Kuiper Belt is a realm of icy debris—beyond Neptune—left over from our solar system’s formation. The dwarf planet 2007 OR10 is about 955 miles wide, and follows an eccentric orbit like Pluto. It was discovered in 2007 by astronomers Meg Schwamb, Mike Brown, and David Rabinowitz. Its distance from the Sun is about three times the distance between Pluto and Sun.
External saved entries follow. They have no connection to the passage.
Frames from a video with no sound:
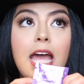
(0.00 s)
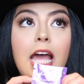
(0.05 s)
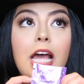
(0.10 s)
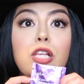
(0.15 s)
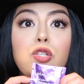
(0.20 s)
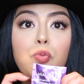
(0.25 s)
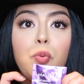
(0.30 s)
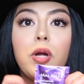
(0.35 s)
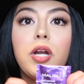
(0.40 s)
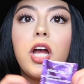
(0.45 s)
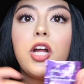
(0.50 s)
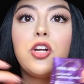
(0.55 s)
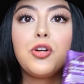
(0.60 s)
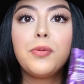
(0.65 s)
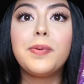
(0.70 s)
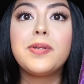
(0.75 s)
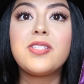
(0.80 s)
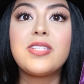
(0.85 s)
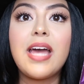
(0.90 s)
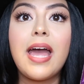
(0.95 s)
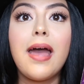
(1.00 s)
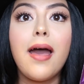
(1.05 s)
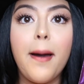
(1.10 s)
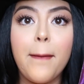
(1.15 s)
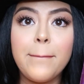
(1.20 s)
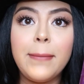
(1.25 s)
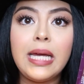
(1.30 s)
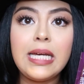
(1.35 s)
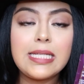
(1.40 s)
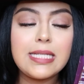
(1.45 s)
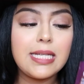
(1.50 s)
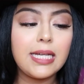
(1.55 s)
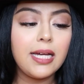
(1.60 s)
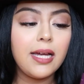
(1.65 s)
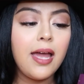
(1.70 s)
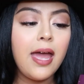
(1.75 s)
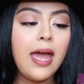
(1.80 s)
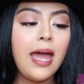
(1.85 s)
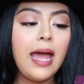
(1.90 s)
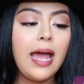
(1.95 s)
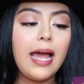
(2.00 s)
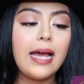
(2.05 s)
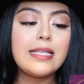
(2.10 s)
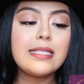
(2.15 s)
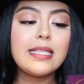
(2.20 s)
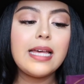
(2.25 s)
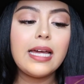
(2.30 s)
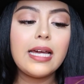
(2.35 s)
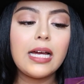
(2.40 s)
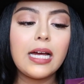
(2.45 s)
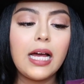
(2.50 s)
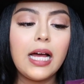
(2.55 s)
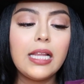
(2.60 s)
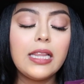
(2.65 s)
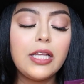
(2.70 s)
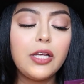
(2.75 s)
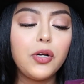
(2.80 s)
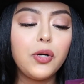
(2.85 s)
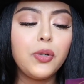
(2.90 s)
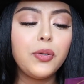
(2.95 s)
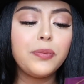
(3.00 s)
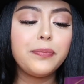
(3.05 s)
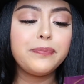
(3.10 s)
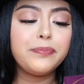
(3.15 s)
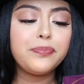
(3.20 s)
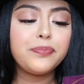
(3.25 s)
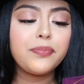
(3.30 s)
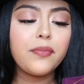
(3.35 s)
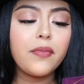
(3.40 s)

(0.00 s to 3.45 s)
it's 100% amazing. It's like a little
Of the nine dwarf planets in the Kuiper Belt, only Eris and Pluto are larger than 2007 OR10.

The new discovery means moons have been found around almost all dwarf planets more than 600 miles across in the Kuiper Belt.
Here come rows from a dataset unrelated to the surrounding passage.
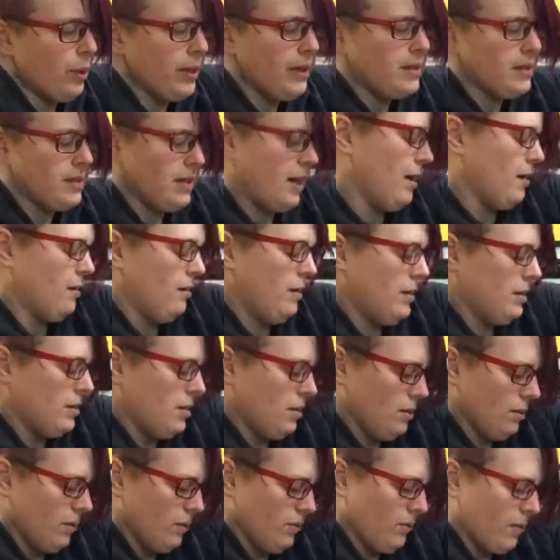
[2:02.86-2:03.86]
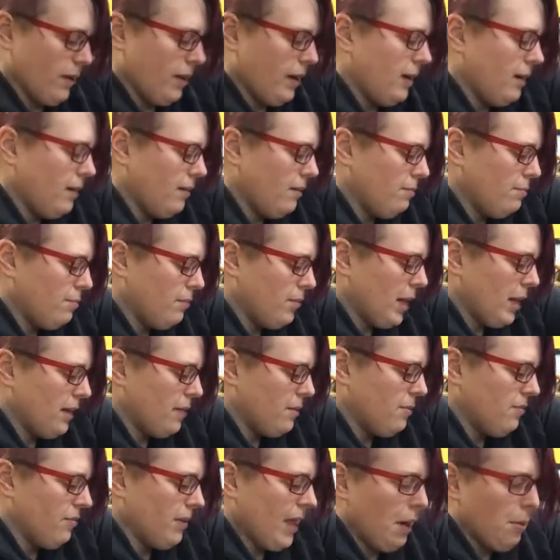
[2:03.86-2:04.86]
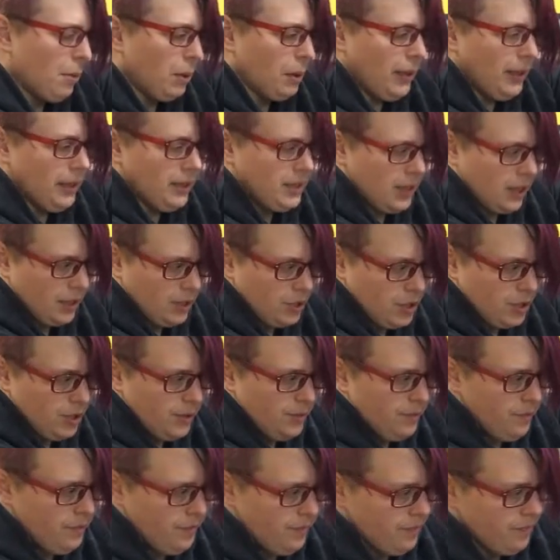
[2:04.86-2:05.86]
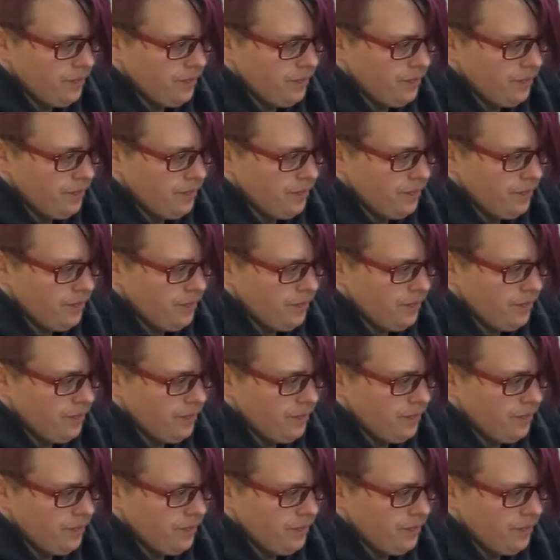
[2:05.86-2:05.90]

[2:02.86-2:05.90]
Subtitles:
breaks down into a fine kind of flour-like texture.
“The discovery of satellites around all of the known large dwarf planets – except for Sedna – means that at the time these bodies formed billions of years ago, collisions must have been more frequent, and that’s a constraint on the formation models,” said Csaba Kiss of the Konkoly Observatory in Hungary, and the lead author of the study.

“If there were frequent collisions, then it was quite easy to form these satellites,” said Kiss.

Astronomers spotted the moon in archival images of 2007 OR10 taken by the Hubble Telescope. The first indications of the new moon were given by NASA’s Kepler Space Telescope that suggested that 2007 OR10 was rotating more slowly than usual—a rotation period of 45 hours.

“Typical rotation periods for Kuiper Belt Objects are under 24 hours,” Kiss said.

“We looked in the Hubble archive because the slower rotation period could have been caused by the gravitational tug of a moon. The initial investigator missed the moon in the Hubble images because it is very faint,” he said.

The astronomers then looked to the archive images of the Hubble Space Telescope, whose Wide Field Camera 3 had captured the moon twice during two different observation runs in 2009 and 2010.

“The initial investigator missed the moon in the Hubble images because it is very faint,” said. Csaba Kiss.

Researchers then used heat measurements of 2007 OR10 taken by the Herschel Space Observatory in the past. The intent was to estimate the size of the moon.

According to scientists, the moon is gravitationally bound to 2007 OR10 because it moves with the dwarf planet, as seen against a background of stars. It is estimated to be about 240 kilometres to 400 kilometres in diameter.

The detailed findings of the study have been published in The Astrophysical Journal Letters.